Originally published on:
AeroScale

Introduction
The following introduction is as supplied by Revell of Germany.
Popularly known as the ‘Wimpey’ after a portly cartoon character, the Vickers Wellington was one of the most famous Royal Air Force bombers of World War 2. A maximum of 21 RAF squadrons were equipped with the type in early 1942. The only British bomber in production throughout the war years, 14 Wellingtons participated in the first bombing mission against a German target at the start of the war and nearly 600 participated on the first ‘thousand bomber raid’ against Cologne. The criss cross geodetic structure allowed them to absorb considerable damage and still return home. The 400 Merlin engine Wellington Mk II’s built were designed to take advantage of the greater power available from the Rolls-Royce Merlin engine and to ease production pressure on the Bristol Pegasus engines used in the Mk I variant. The Wellington Mk II was armed with four Browning 0.303inch machine guns and could carry 4,500lbs of bombs.

Contents
Packaged in one of Revell of Germany end opening boxes you will find a single re-sealable plastic bag that contains;
6 grey sprues
1 clear sprue (packed inside another sealed bag)
A decal sheet
An instruction booklet
An advisory notice

Review
First Impressions
This release from Revell of Germany looks very promising from an in-box point of view. The parts are cleanly moulded, with no flash of note and fairly small gates between the sprue and the moulded parts. The ejector pin marks are small as regards physical size, but they are pronounced and numerous; not overly concerning as they are inside of the parts on most occasions. The mouldings are also free of flow lines and sink marks. So far so good.

InteriorFor a 1/72nd scale model I am quite pleased with the detail included for this area. The geodetic structure is replicated throughout the interior of the fuselage, I feel that this is over scale and over pronounced, but on this occasion I do not see this as a fault but rather a nice inclusion as it could have been left plain. The cockpit detail is limited, but again good considering the scale and will provide a nice starting point for anyone wishing to add further detail. The instrument panel has been provided with raised dial and switch detail or if preferred this could be removed and the included instrument decal used instead. The wall behind the pilot has good detail on both faces and is something I did not expect to find. Having looked at this area closely I am only surprised that Revell of Germany did not include a bomb bay due to the effort they have gone to with the interior. As the cockpit canopy opens above the pilot although not offered as an option in the model, those that wish to detail the cockpit further do have an option for displaying their efforts.

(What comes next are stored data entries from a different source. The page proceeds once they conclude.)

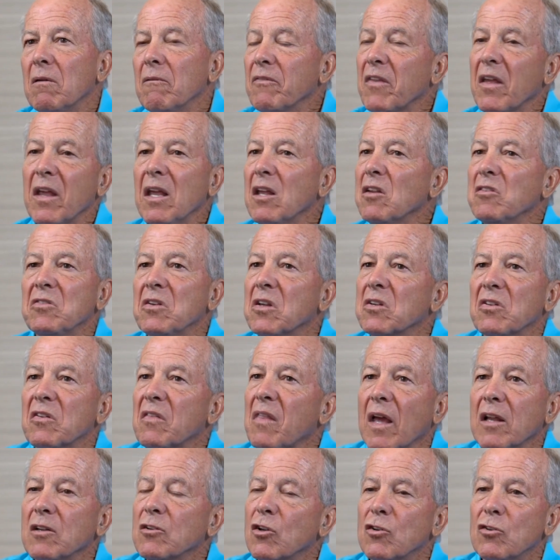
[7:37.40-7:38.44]
the easiest
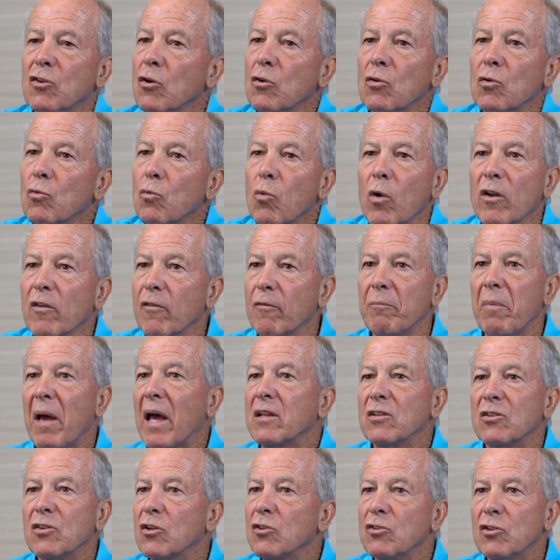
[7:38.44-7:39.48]
thing to do would have
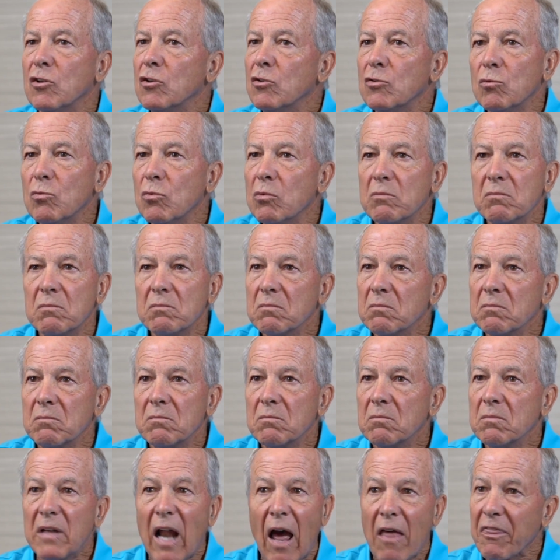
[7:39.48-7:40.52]
been to do
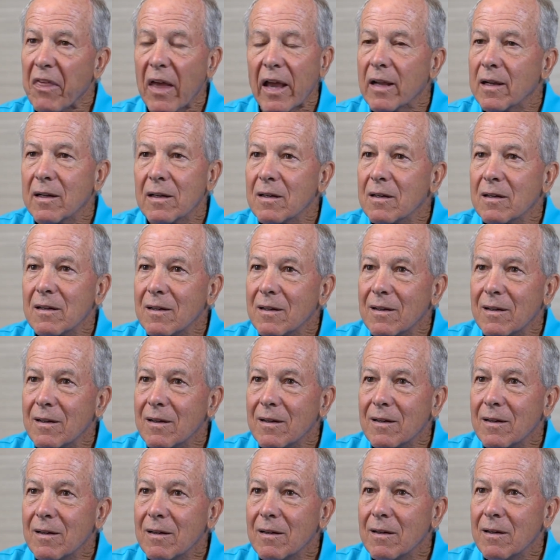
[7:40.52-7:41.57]
nothing.
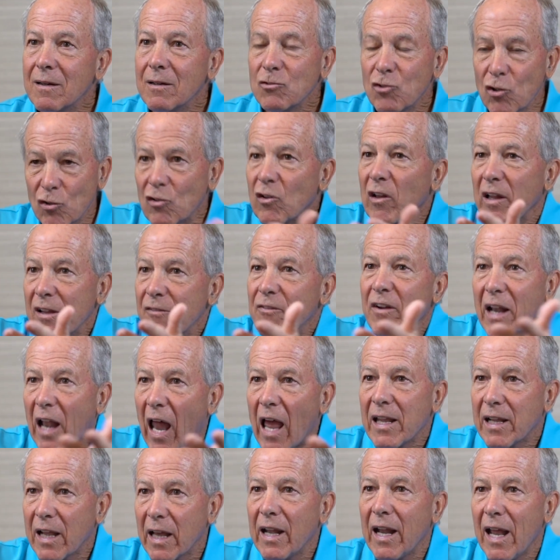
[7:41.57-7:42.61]
Just leave it
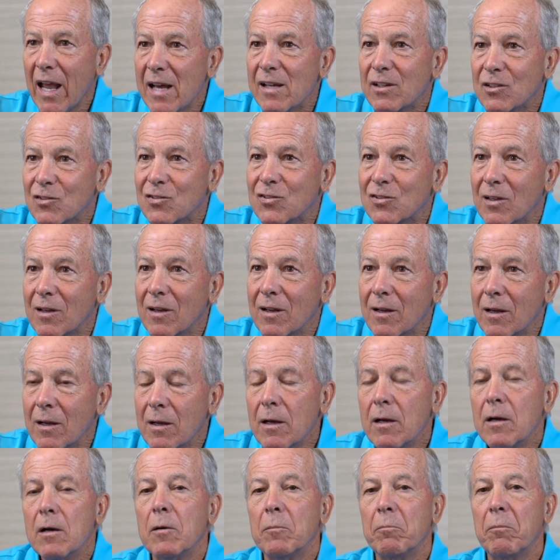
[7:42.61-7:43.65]
like it is.
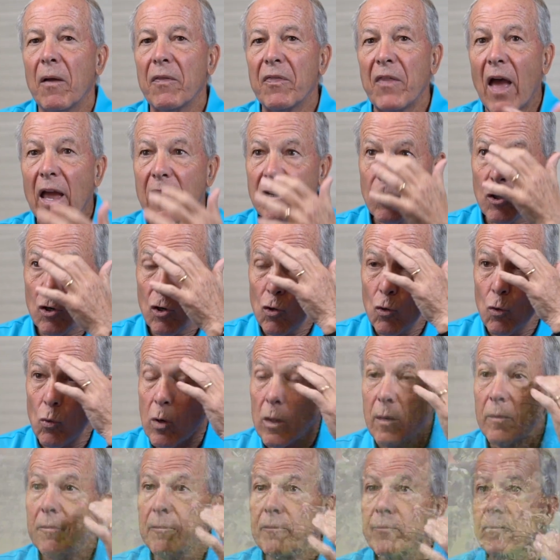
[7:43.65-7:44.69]
But they
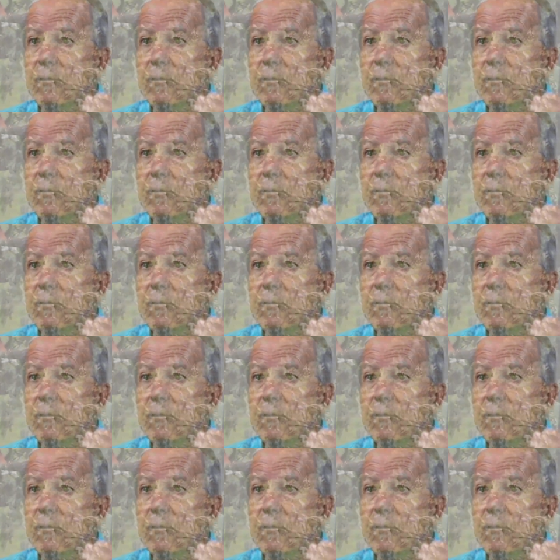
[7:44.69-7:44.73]
knew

FuselageHaving already mentioned how good the detail is on the interior you will be pleased to know that the rib detail is as good on the exterior. I have also noted that while some surgery is required to open the ‘V’ windows at the rear of the aircraft as an option, there are quite a few options included in the kit allowing several variants to be built, of course the instructions stick to the Mk II. As an example of the this the glazed area above the wings, also has a shaped fillet to close the area up if wished, but not mentioned in the instructions. I am again pleased with this area of the model.

Flight SurfacesThe details replicated on the wings and tail fins looks to match my reference, but the geodetic detail again looks over emphasized and is detail that I cannot see on my reference; with that said the detail is nice and I cannot say it is wrong, just that I cannot pick it out in my reference. None of the control surfaces are moveable and while this is not important to me I suspect it may be to some.

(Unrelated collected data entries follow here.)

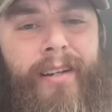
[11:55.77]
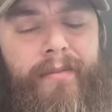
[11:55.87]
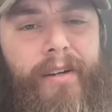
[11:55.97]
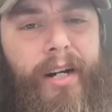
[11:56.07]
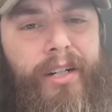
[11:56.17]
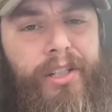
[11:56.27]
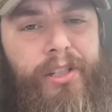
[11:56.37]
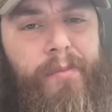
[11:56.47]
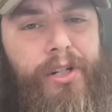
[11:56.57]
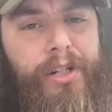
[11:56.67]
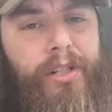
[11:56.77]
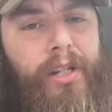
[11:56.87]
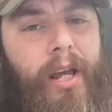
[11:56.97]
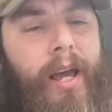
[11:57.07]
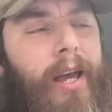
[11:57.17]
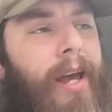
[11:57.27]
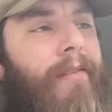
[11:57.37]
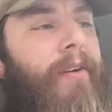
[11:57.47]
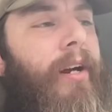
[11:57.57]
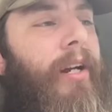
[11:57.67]
very suspicious
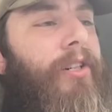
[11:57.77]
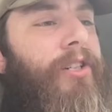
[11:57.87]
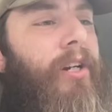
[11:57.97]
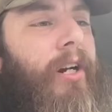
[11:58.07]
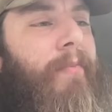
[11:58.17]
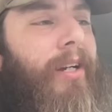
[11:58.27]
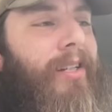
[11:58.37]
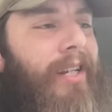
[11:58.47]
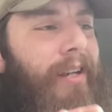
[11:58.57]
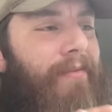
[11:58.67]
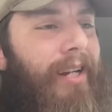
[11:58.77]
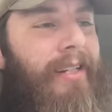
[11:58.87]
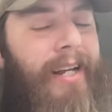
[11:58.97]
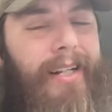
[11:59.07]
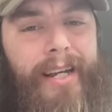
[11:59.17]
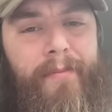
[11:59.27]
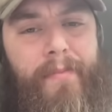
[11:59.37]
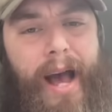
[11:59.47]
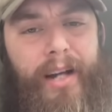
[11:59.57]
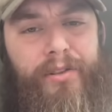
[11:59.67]
and very concerning because if they did get
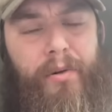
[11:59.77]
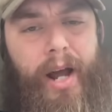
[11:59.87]
backdoor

WeaponsThe front and rear turrets of the model are again well detailed for the scale, but I am not keen on the three part clear portion of each turret that needs to be assembled, cementing clear parts to coloured plastic has enough chance of going wrong without tackling three parts in this scale. The machine guns are not bad, having good body detail and barrels that ok, that being said, if you want to further improve the turrets there are 1/72nd scale turned brass barrels available from Master and they will really lift the area I believe. The introduction provided by Revell of Germany mentions the Wellington was armed with four guns, but if you opt to open the ‘V’ windows there are two more guns included.

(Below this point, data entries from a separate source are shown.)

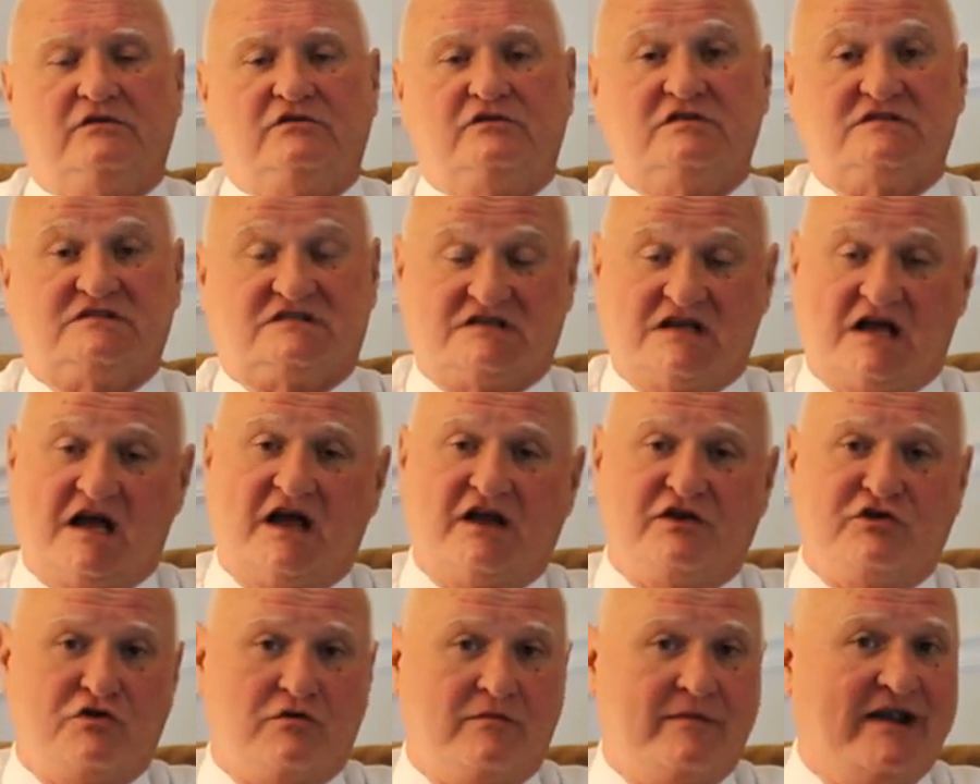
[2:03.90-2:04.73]
to
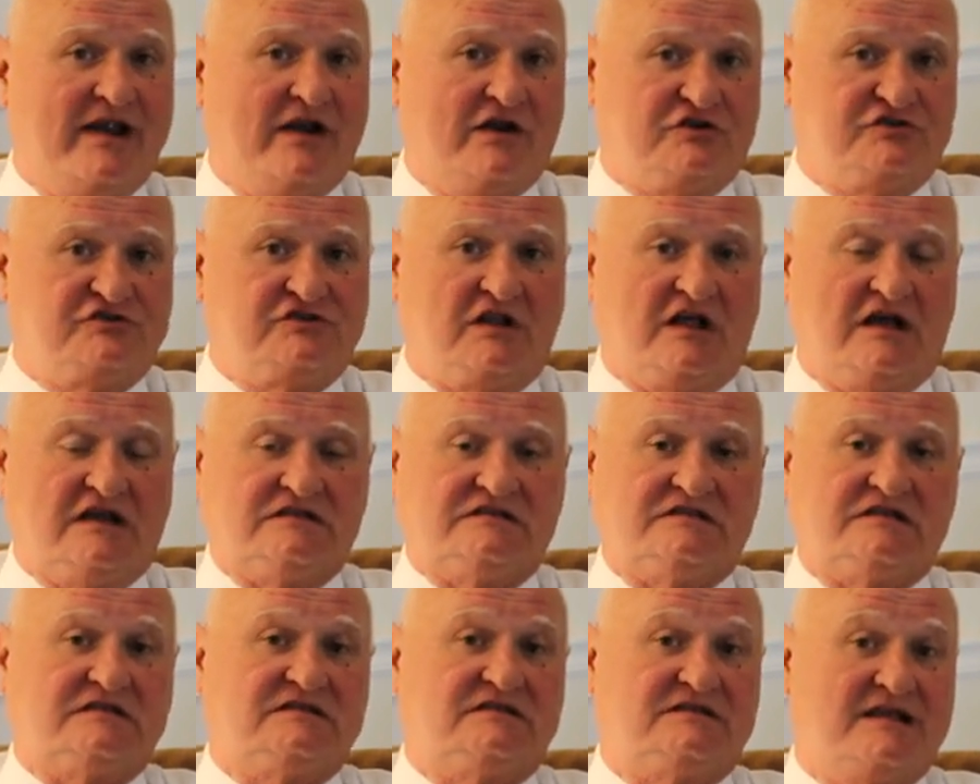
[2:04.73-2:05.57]
sign your marriage
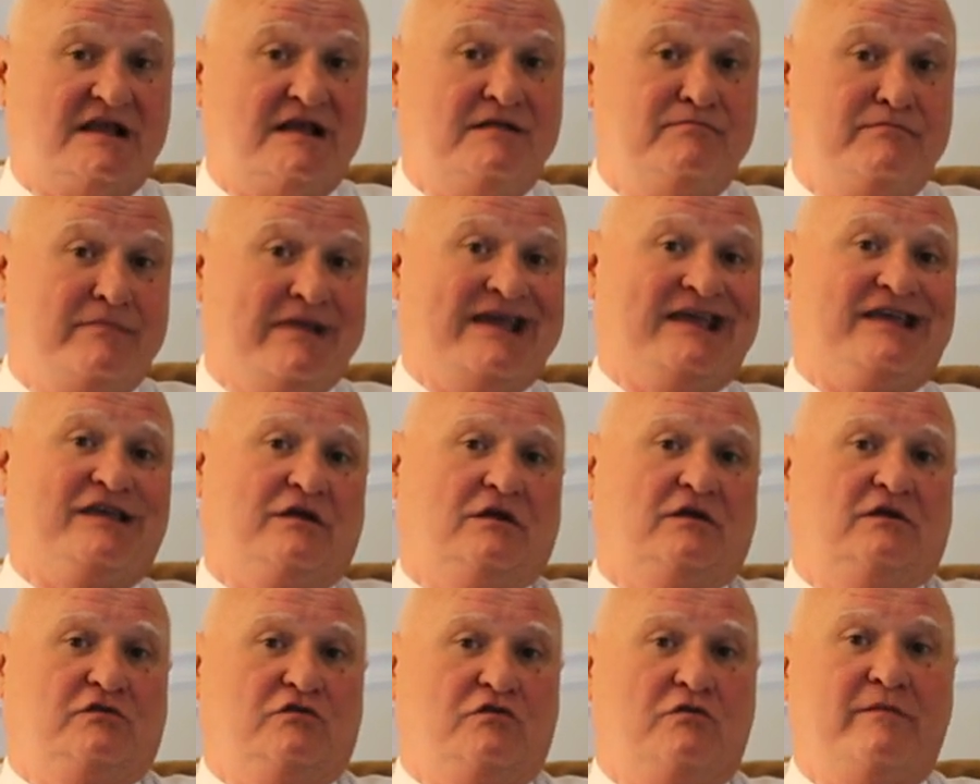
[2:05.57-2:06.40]
license and
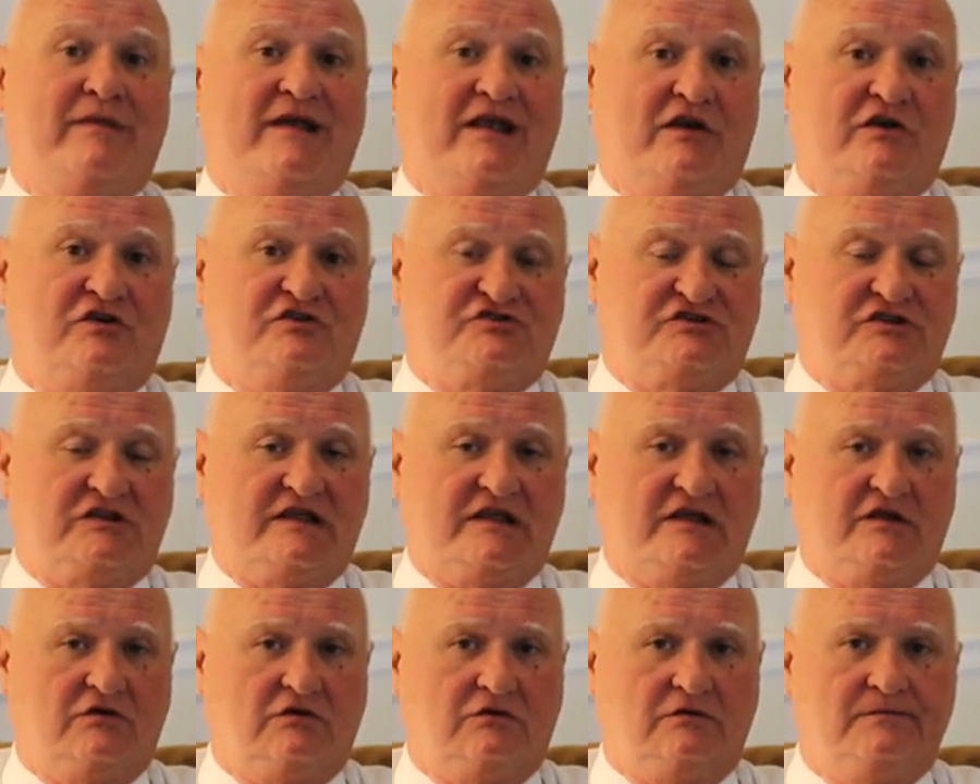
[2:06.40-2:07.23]
make your marriage
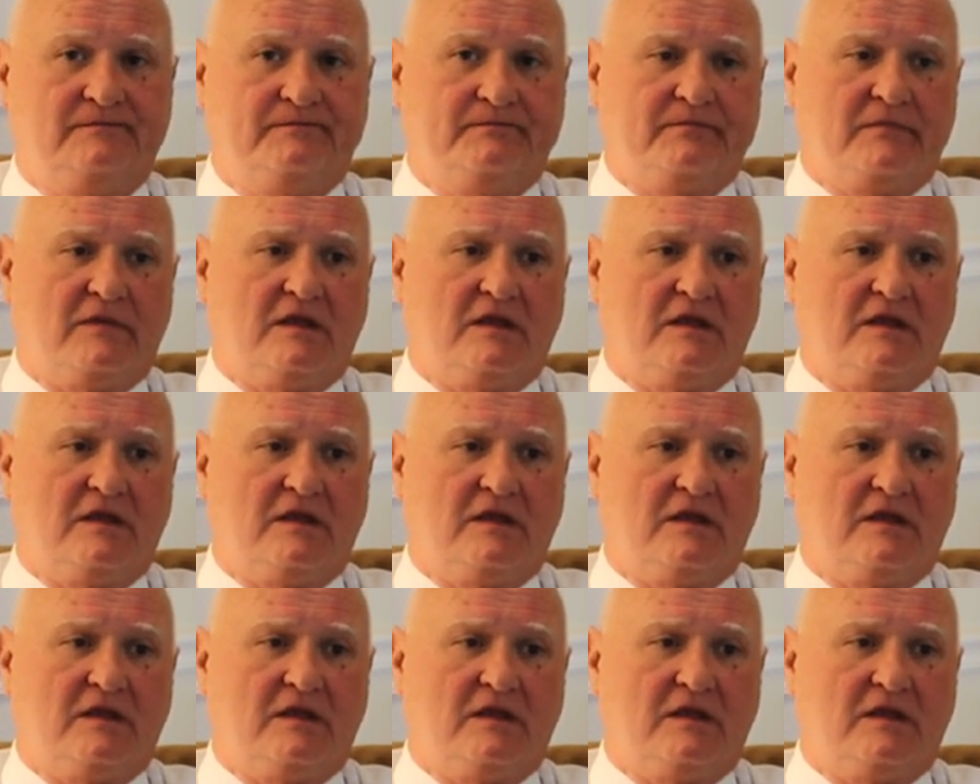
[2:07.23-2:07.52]
legal,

Engines and PropellersWhile this model relates to the Wellington Mk II with Merlin engines, there are 8 propellers and 4 cowlings included with the kit; a few more offerings in the pipeline I guess. The Merlin engines themselves cannot be seen on the model, but Revell of Germany has done a fair job with the radiator detail and shape of the cowlings; I spent quite a lot of time comparing the cowlings to my reference material and something looks ever so slightly off on the bottom rear; however this was using a Mk I eyeball and would also not be the first time that reference used is out.

UndercarriageAll three wheel wells are nicely detailed having been moulded in two halves, but this has resulted in a join seam that will be impossible to fill, at least certainly where the rear wheel well is concerned. The wheel struts look good and a fair match for the real thing, the scratch building of brake lines will of course further lift the level of detail. The wheel detail is good, but the tyres are a little bland.

Decals The decals included with this model look acceptable, but are a little on the thick side judging from how they feel when running my fingers over them. The decals cover two aircraft, which are;
No 104 Squadron RAF Driffield, England, August 1941
No 405 Squadron RCAF Pocklington, England, August 1941
The carrier film around the decals is minimal with the letters being an exception.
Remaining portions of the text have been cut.